The 3 months correlation between Nike and Royalty is -0.66. Overlapping area represents the amount of risk that can be diversified away by holding Nike Inc and Royalty Management Holding in the same portfolio, assuming nothing else is changed. The correlation between historical prices or returns on Royalty Management and Nike is a relative statistical measure of the degree to which these equity instruments tend to move together. The correlation coefficient measures the extent to which returns on Nike Inc are associated (or correlated) with Royalty Management. Values of the correlation coefficient range from -1 to +1, where. The correlation of zero (0) is possible when the price movement of Royalty Management has no effect on the direction of Nike i.e., Nike and Royalty Management go up and down completely randomly.

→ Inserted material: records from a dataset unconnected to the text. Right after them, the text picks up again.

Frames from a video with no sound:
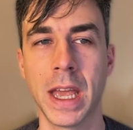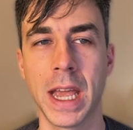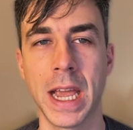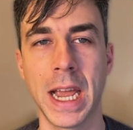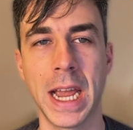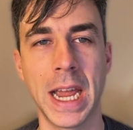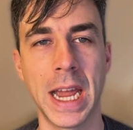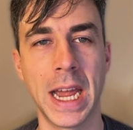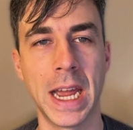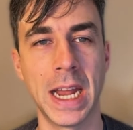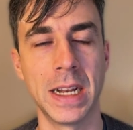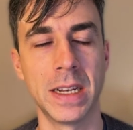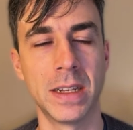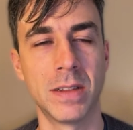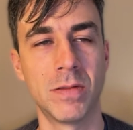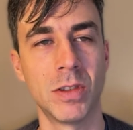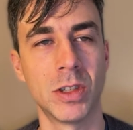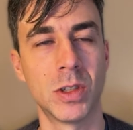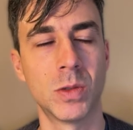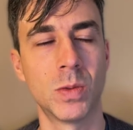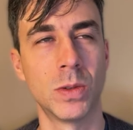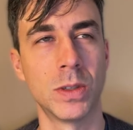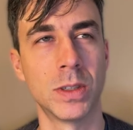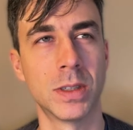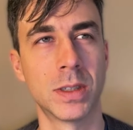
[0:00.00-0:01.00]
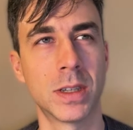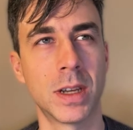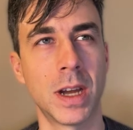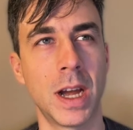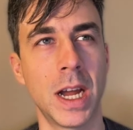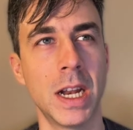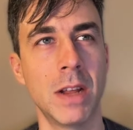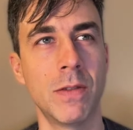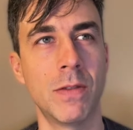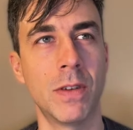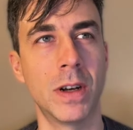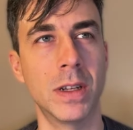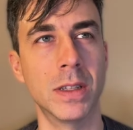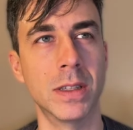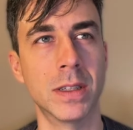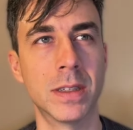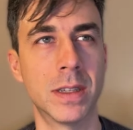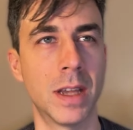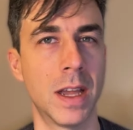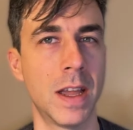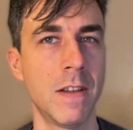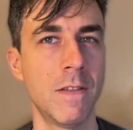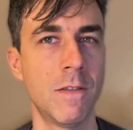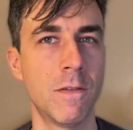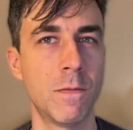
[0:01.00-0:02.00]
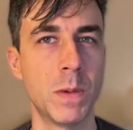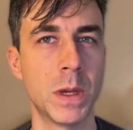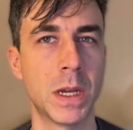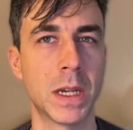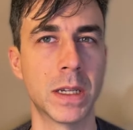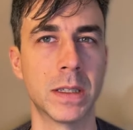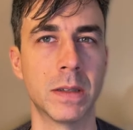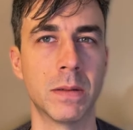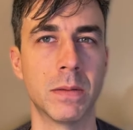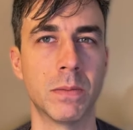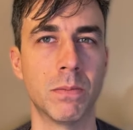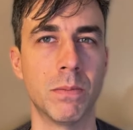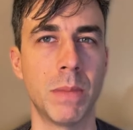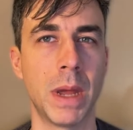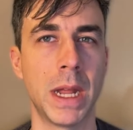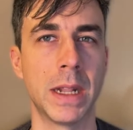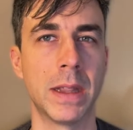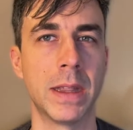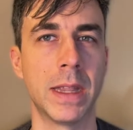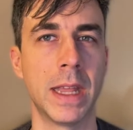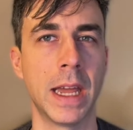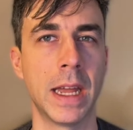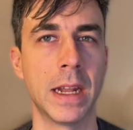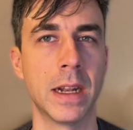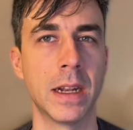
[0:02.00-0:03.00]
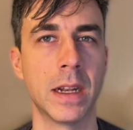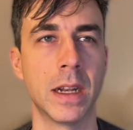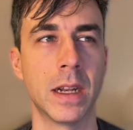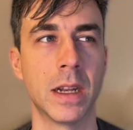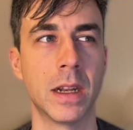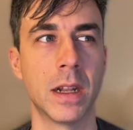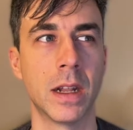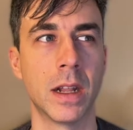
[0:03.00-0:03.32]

And this was kind of unsafe because it meant that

Pair Corralation between Nike and Royalty Management

Considering the 90-day investment horizon Nike Inc is expected to under-perform the Royalty Management. But the stock apears to be less risky and, when comparing its historical volatility, Nike Inc is 2.19 times less risky than Royalty Management. The stock trades about -0.02 of its potential returns per unit of risk. The Royalty Management Holding is currently generating about 0.07 of returns per unit of risk over similar time horizon. If you would invest  93.00  in Royalty Management Holding on September 16, 2024 and sell it today you would earn a total of  14.00  from holding Royalty Management Holding or generate 15.05% return on investment over 90 days.
Time Period3 Months [change]
DirectionMoves Against 
StrengthWeak
Accuracy100.0%
ValuesDaily Returns

Nike Inc  vs.  Royalty Management Holding

 Performance 
       Timeline  
Nike Inc 

Risk-Adjusted Performance

0 of 100

 
Weak
 
Strong
Very Weak
Over the last 90 days Nike Inc has generated negative risk-adjusted returns adding no value to investors with long positions. In spite of rather sound forward-looking signals, Nike is not utilizing all of its potentials. The latest stock price tumult, may contribute to shorter-term losses for the shareholders.
Royalty Management 

Risk-Adjusted Performance

5 of 100

 
Weak
 
Strong
Modest
Compared to the overall equity markets, risk-adjusted returns on investments in Royalty Management Holding are ranked lower than 5 (%) of all global equities and portfolios over the last 90 days. In spite of very abnormal fundamental indicators, Royalty Management displayed solid returns over the last few months and may actually be approaching a breakup point.

Nike and Royalty Management Volatility Contrast

   Predicted Return Density   
       Returns  

Pair Trading with Nike and Royalty Management

The main advantage of trading using opposite Nike and Royalty Management positions is that it hedges away some unsystematic risk. Because of two separate transactions, even if Nike position performs unexpectedly, Royalty Management can make up some of the losses. Pair trading also minimizes risk from directional movements in the market. For example, if an entire industry or sector drops because of unexpected headlines, the short position in Royalty Management will offset losses from the drop in Royalty Management's long position.
The idea behind Nike Inc and Royalty Management Holding pairs trading is to make the combined position market-neutral, meaning the overall market's direction will not affect its win or loss (or potential downside or upside). This can be achieved by designing a pairs trade with two highly correlated stocks or equities that operate in a similar space or sector, making it possible to obtain profits through simple and relatively low-risk investment.
Check out your portfolio center.
Note that this page's information should be used as a complementary analysis to find the right mix of equity instruments to add to your existing portfolios or create a brand new portfolio. You can also try the Financial Widgets module to easily integrated Macroaxis content with over 30 different plug-and-play financial widgets.